For an example nearer to a hacker's heart, take the "brain-in-a-vat" concept: http://en.wikipedia.org/wiki/Brain_in_a_vat

While science can't simulate this (well) for someone we can ask quite yet, I believe there's value in thinking about the implications of a fully simulated reality. This discussion was more or less started in the 1600's before we had any sort of technology that could remotely get us near to this. We still can't explore it yet, but it's a valid question and it's an important discussion on subjective reality.

I think it's very healthy and productive for people to ask and explore deeper questions about reality. To pretend that you can't study things without experiments is taking the scientific method. True, experimental evidence is required (in my mind and for most educated folks in our era) to confirm or disprove even the most well-founded theories. Still, there is a very abundant space of theories that are nearly impossible to prove. I feel there's value in discussing them, building conceptual models, and reasoning about them before science is ready.

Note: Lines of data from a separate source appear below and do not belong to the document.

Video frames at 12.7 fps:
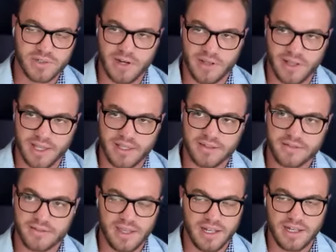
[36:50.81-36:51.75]
our like
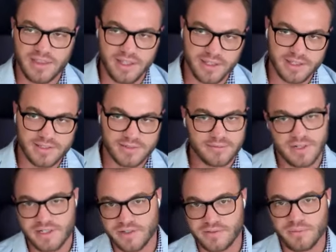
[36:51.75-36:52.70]
anything that's
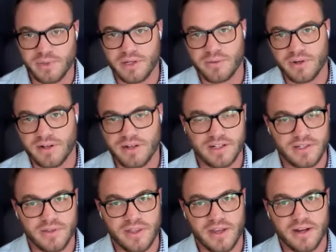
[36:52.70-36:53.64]
Redshift to BigQuery, I
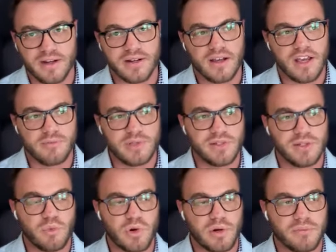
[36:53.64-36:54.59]
do there. I've been doing
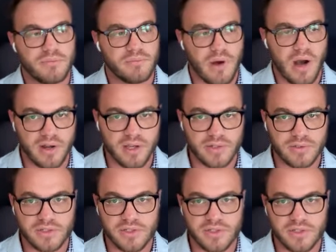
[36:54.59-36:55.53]
more Mongo
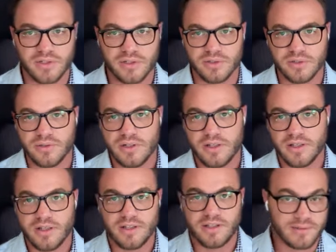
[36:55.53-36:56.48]
to
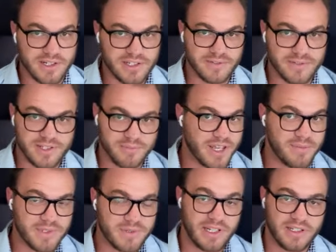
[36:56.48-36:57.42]
Redshift
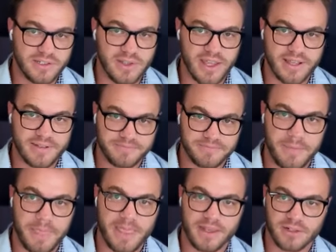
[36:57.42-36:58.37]
sometimes when you do that,
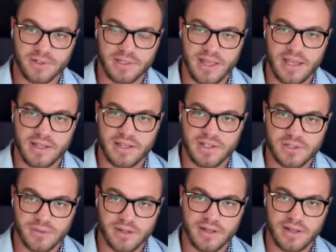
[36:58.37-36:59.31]
and I'll run that in
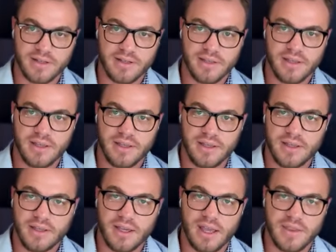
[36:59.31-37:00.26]
Estuary.
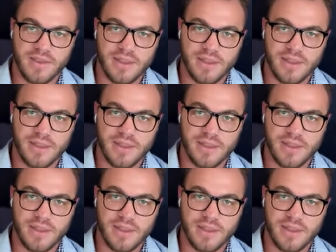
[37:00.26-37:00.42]
And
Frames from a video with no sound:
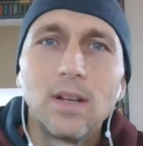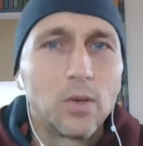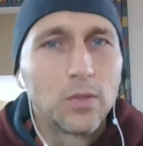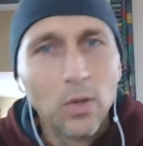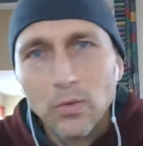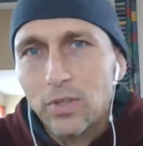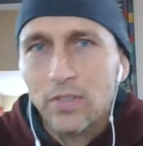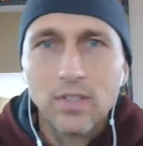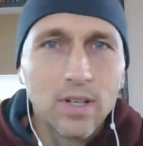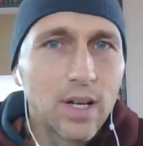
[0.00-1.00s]
don't trust
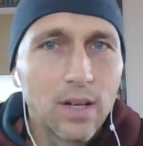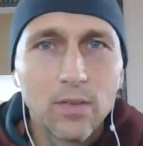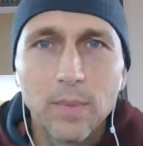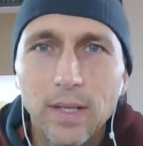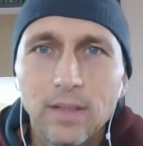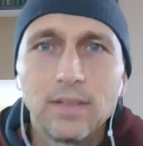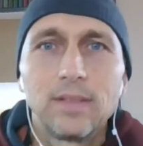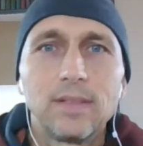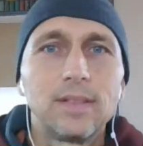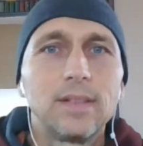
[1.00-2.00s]
our government
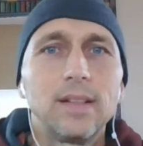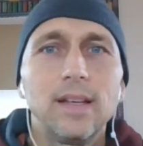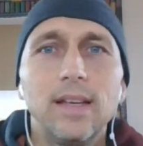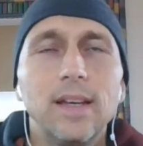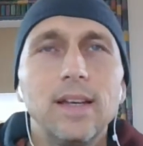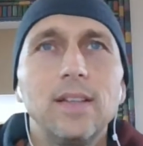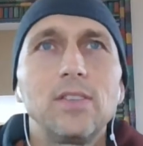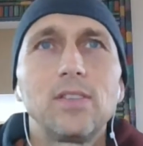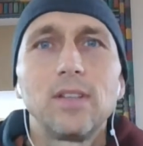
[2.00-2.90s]
and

The Brain in a vat question assumes there is a difference between a simulated tree and a "real" tree. It's a classic case for what I was talking about because "real" assumes a non simulated world it then suggests there is a conflict about applying that word to a simulated tree. However a brain that grew up in a box means a simulated tree when he says the word "tree". So IMO the conflict is in the question/English and not in reality.

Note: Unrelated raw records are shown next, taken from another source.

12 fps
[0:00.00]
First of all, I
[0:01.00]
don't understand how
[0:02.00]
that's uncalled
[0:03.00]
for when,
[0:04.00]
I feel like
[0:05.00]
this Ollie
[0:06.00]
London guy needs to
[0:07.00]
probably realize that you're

PS: Think about how people talk about the landscape in a video game.


Stuff like "brain in a vat" is exactly why I dismiss most philosophy. Where is the reference to that possibility in the lecture that was posted here? If we (or one of us) is just a brain in a vat, surely it would have a lot of implications for the value of life?

I think "brain in a vat" only makes a stronger case for mathematics. After all, in the end what else but information and it's transformation matters? Everything else can be stripped away. And stuck with pure information, I think we are talking maths.


Amusing that you dismiss philosophy in the first paragraph and then go right ahead and engage in it in the second.


Yes, as probably becomes evident from my other posts, I am just disappointed by the shallowness of most philosophy out there. In the sense that I consider mathematics to be philosophy, of course I accept it. I just don't like that almost all non-mathematical philosophy texts I have encountered start from invalid assumptions.